Storika’s usage-rights tracking and compliance workflow already attach a structured record to every asset moving through a campaign. A synthetic-performer flag is one more field on that same evidence record — who tagged it, what disclosure was added, when — not a separate system a team has to stand up from scratch. That is the same pattern Storika applies across every disclosure requirement covered in its compliance guides: know the rule, tag the content, prove the disclosure happened, before the asset ships, not after a complaint arrives.
Frequently asked questions
Does an AI-generated voiceover with no visual performer need to be disclosed under this law?
No. Audio-only advertisements are excluded from New York's synthetic-performer disclosure requirement specifically. Other disclosure rules, like the FTC's material-connection requirements, can still apply to that same audio ad regardless of this exclusion.
Does this law cover a real creator whose video was edited with AI tools?
No. New York's synthetic-performer statute targets performers who are not recognizable as any identifiable natural person.

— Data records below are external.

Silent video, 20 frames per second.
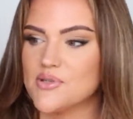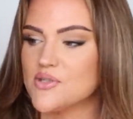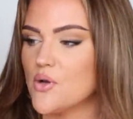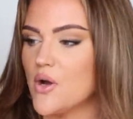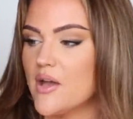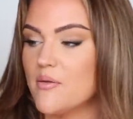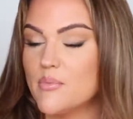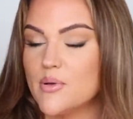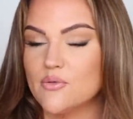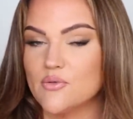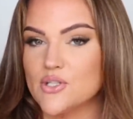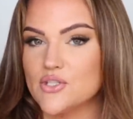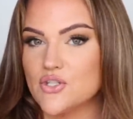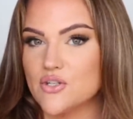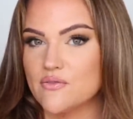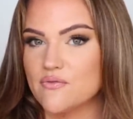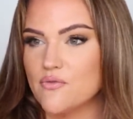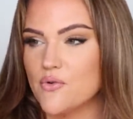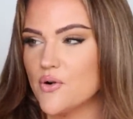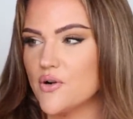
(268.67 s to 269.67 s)
So I've been
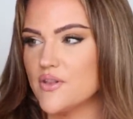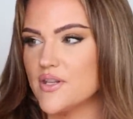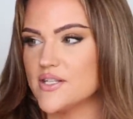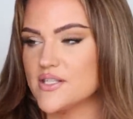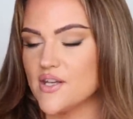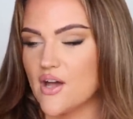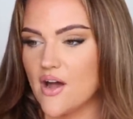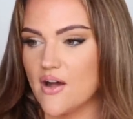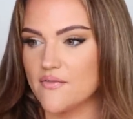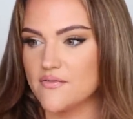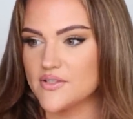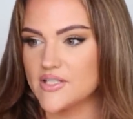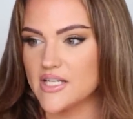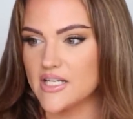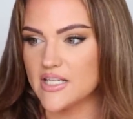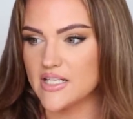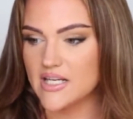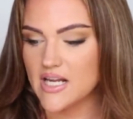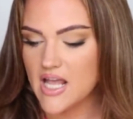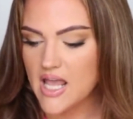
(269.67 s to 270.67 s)
reaching for this
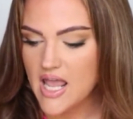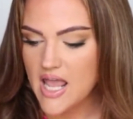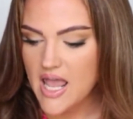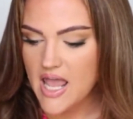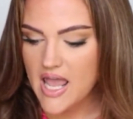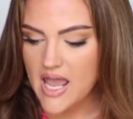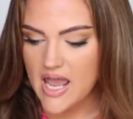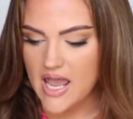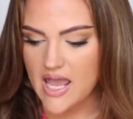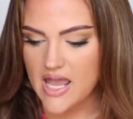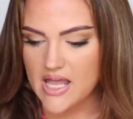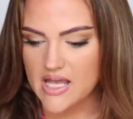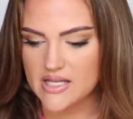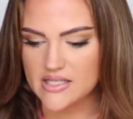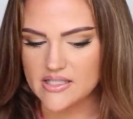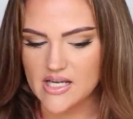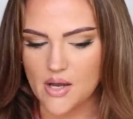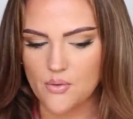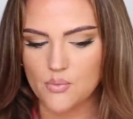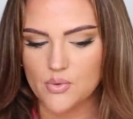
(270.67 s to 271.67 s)
often,
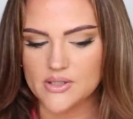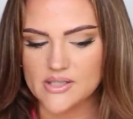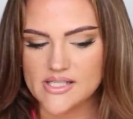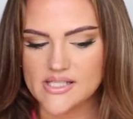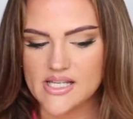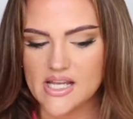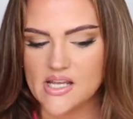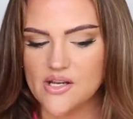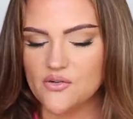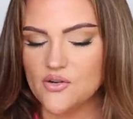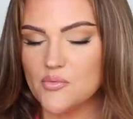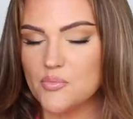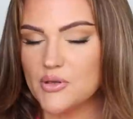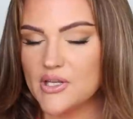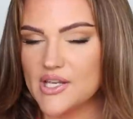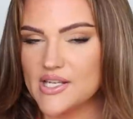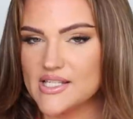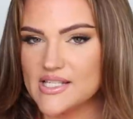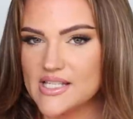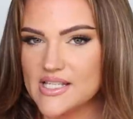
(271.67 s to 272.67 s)
and I wouldn't say it
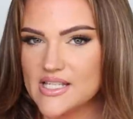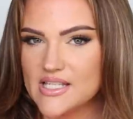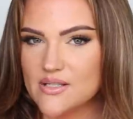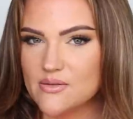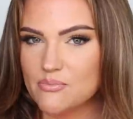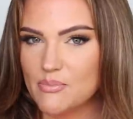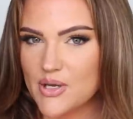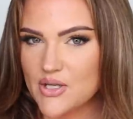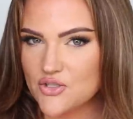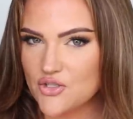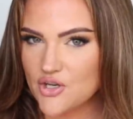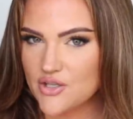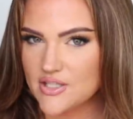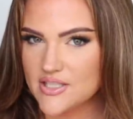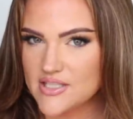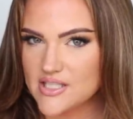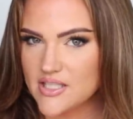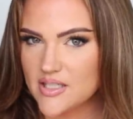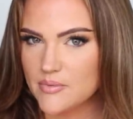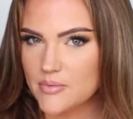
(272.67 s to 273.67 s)
replaces my
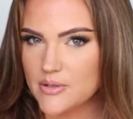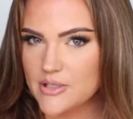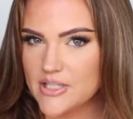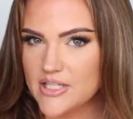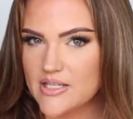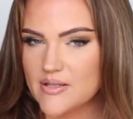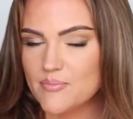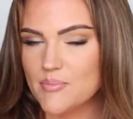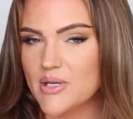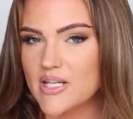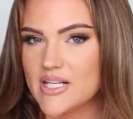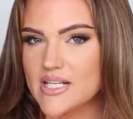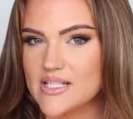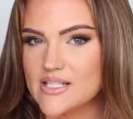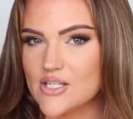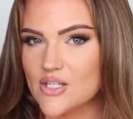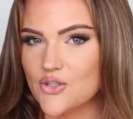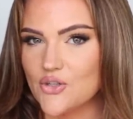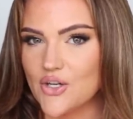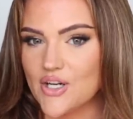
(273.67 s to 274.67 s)
Charlotte Tilbury, but
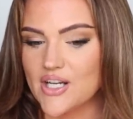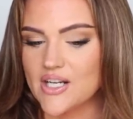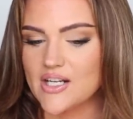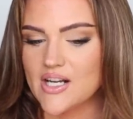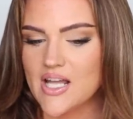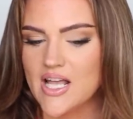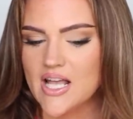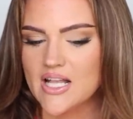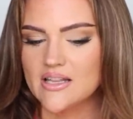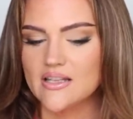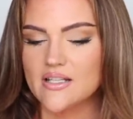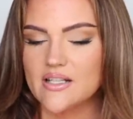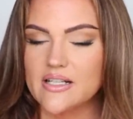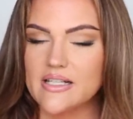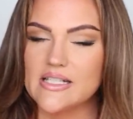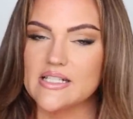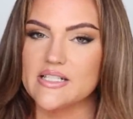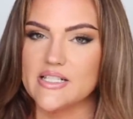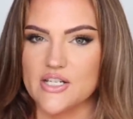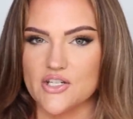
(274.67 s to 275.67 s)
it's a great
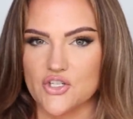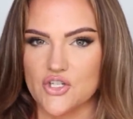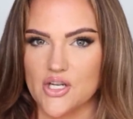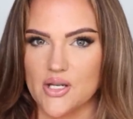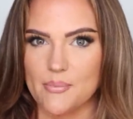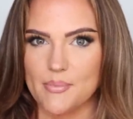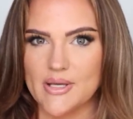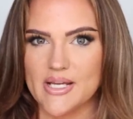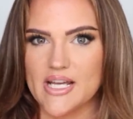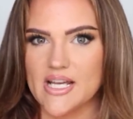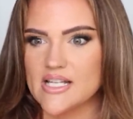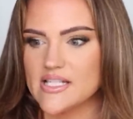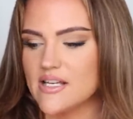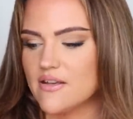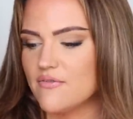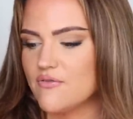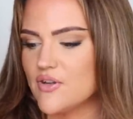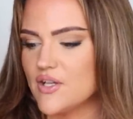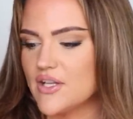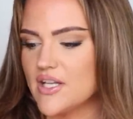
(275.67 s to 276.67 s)
little addition because I
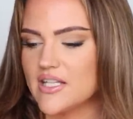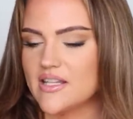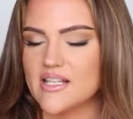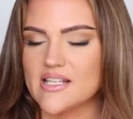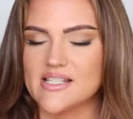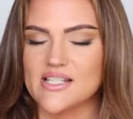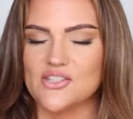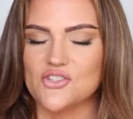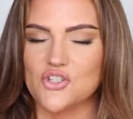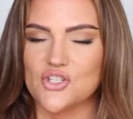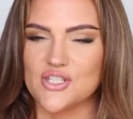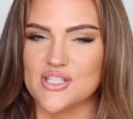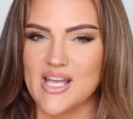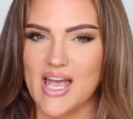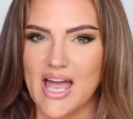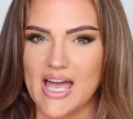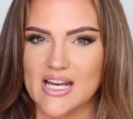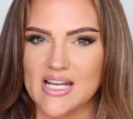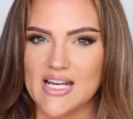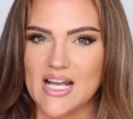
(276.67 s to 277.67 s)
feel like this is just
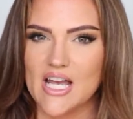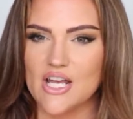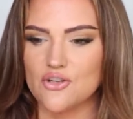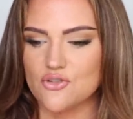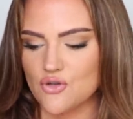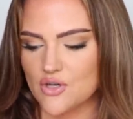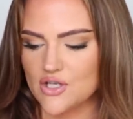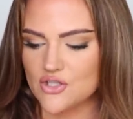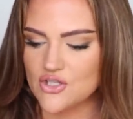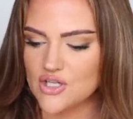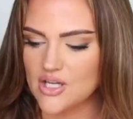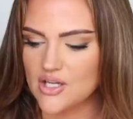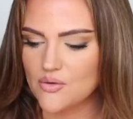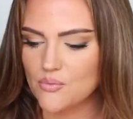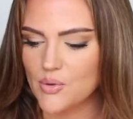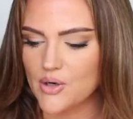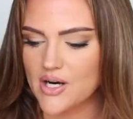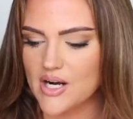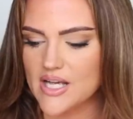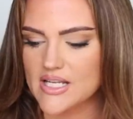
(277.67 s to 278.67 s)
added
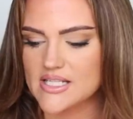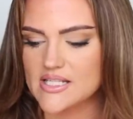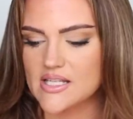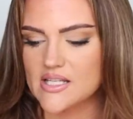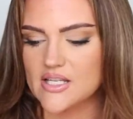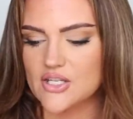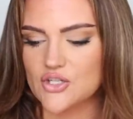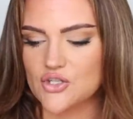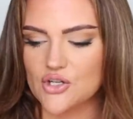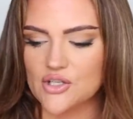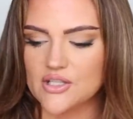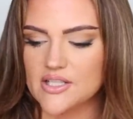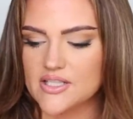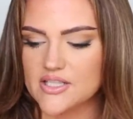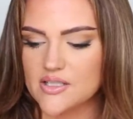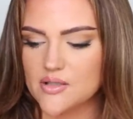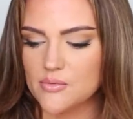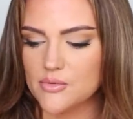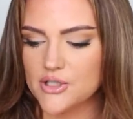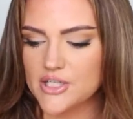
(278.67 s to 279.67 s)
hydration, whereas the Charlotte
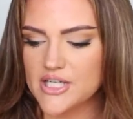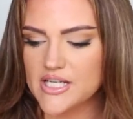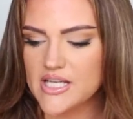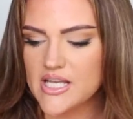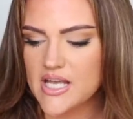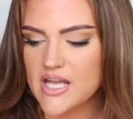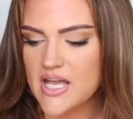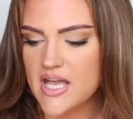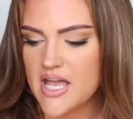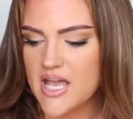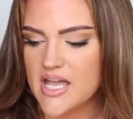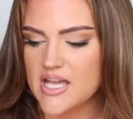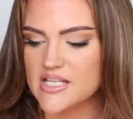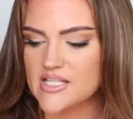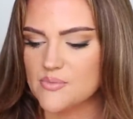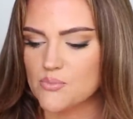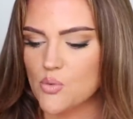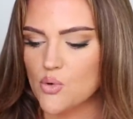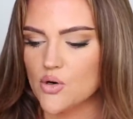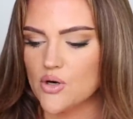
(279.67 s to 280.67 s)
Tilbury
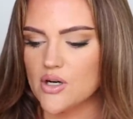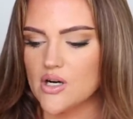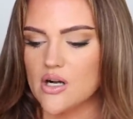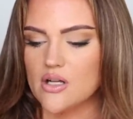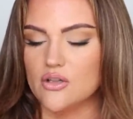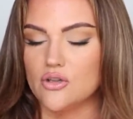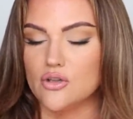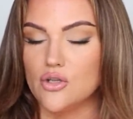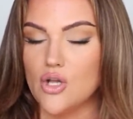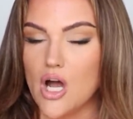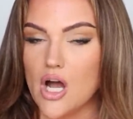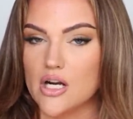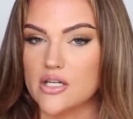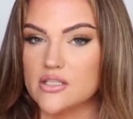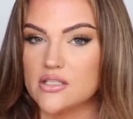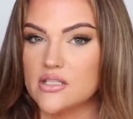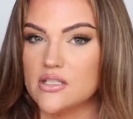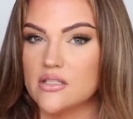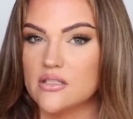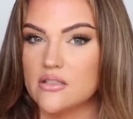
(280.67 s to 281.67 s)
is more
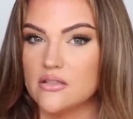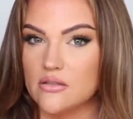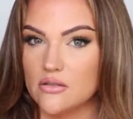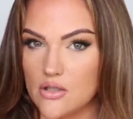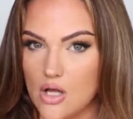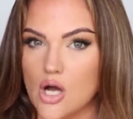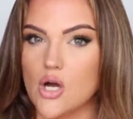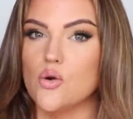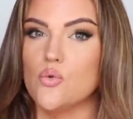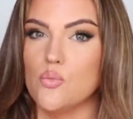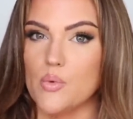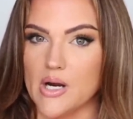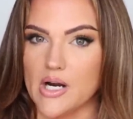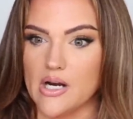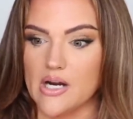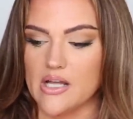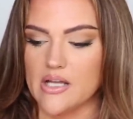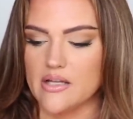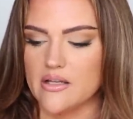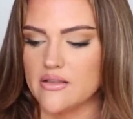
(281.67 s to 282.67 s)
locked, long
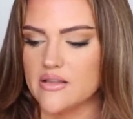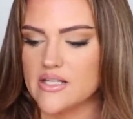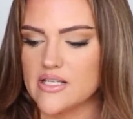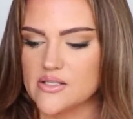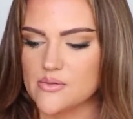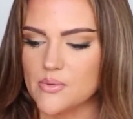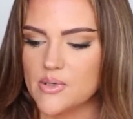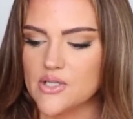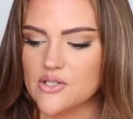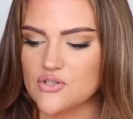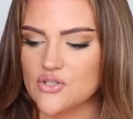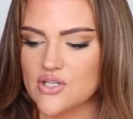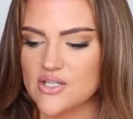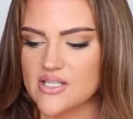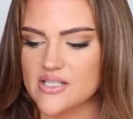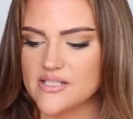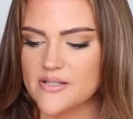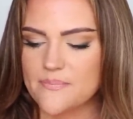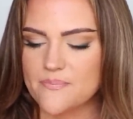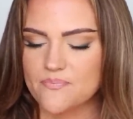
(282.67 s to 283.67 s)
wearing. This one,
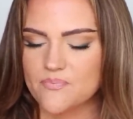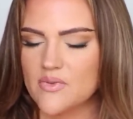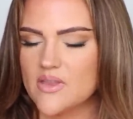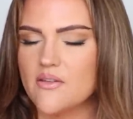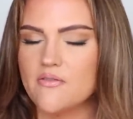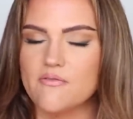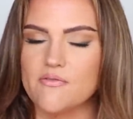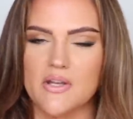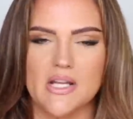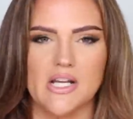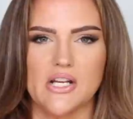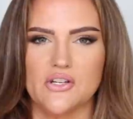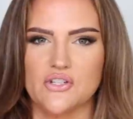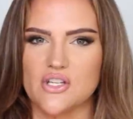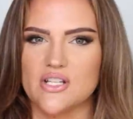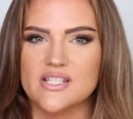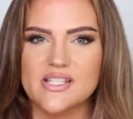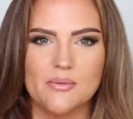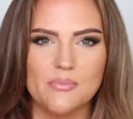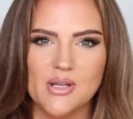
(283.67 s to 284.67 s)
just the finish.
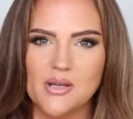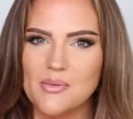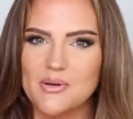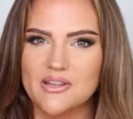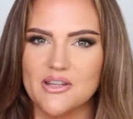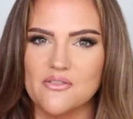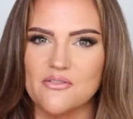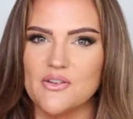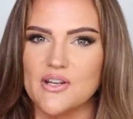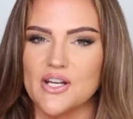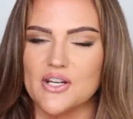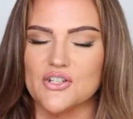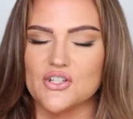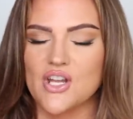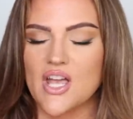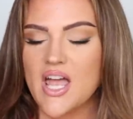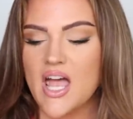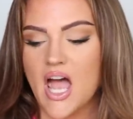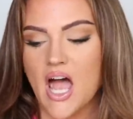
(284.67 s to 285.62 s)
It's something about the finish.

A real creator whose footage was AI-edited is a different fact pattern, governed by New York's separate digital-replica provisions instead.
What are the penalties for non-compliance with New York's synthetic performer law?
N.Y. Gen. Bus. Law § 396-b sets civil penalties at $1,000 for a first violation and $5,000 for each subsequent violation. Reputational damage from an undisclosed AI performer typically exceeds these statutory amounts for most consumer brands.
Is a virtual brand mascot covered by the synthetic performer law?
A virtual mascot styled to look like a real human performer can fall inside the law's definition, while a clearly stylized or animated character typically does not. The safer default for any human-presenting AI figure in an ad is disclosure.
Do brands outside New York need to comply with this law?
Only ads reaching New York consumers are directly covered by this statute. Most national creator programs are not geo-fenced by state, and New York's own announcement frames the law as a template other states may adopt next.
Related reading
Pair this guide with AI likeness rights and the NO FAKES Act, kidfluencer compliance, FTC and kidfluencer law 2026, the general FTC disclosure workflow, and usage-rights tracking so synthetic-performer disclosure, likeness consent, child- performer compliance, and usage rights all run as one evidence record instead of four disconnected checks.
Sources
- Governor Hochul Announces First-in-the-Nation Law Requiring Disclosure When Advertisements Include AI-Generated Synthetic Performers Is in Effect — New York State, official press release (confirms the June 9, 2026 effective date and N.Y. Gen. Bus. Law § 396-b)
- New York’s Synthetic Performer Disclosure Law: What Advertisers Need to Know — McDermott Will & Emery, legal alert
- Two Newly Enacted New York Laws Will Regulate Certain AI-Generated Images — Skadden, client alert (January 2026)
- New York Synthetic Performer Law: What Advertisers Need to Know — Manatt, Phelps & Phillips, client alert
- Federal Trade Commission Announces Final Rule Banning Fake Reviews and Testimonials — FTC.gov, official press release (August 2024)
- FTC Approves Final Order Against Rytr, Seller of an AI “Testimonial & Review” Service — FTC.gov, official press release (December 2024)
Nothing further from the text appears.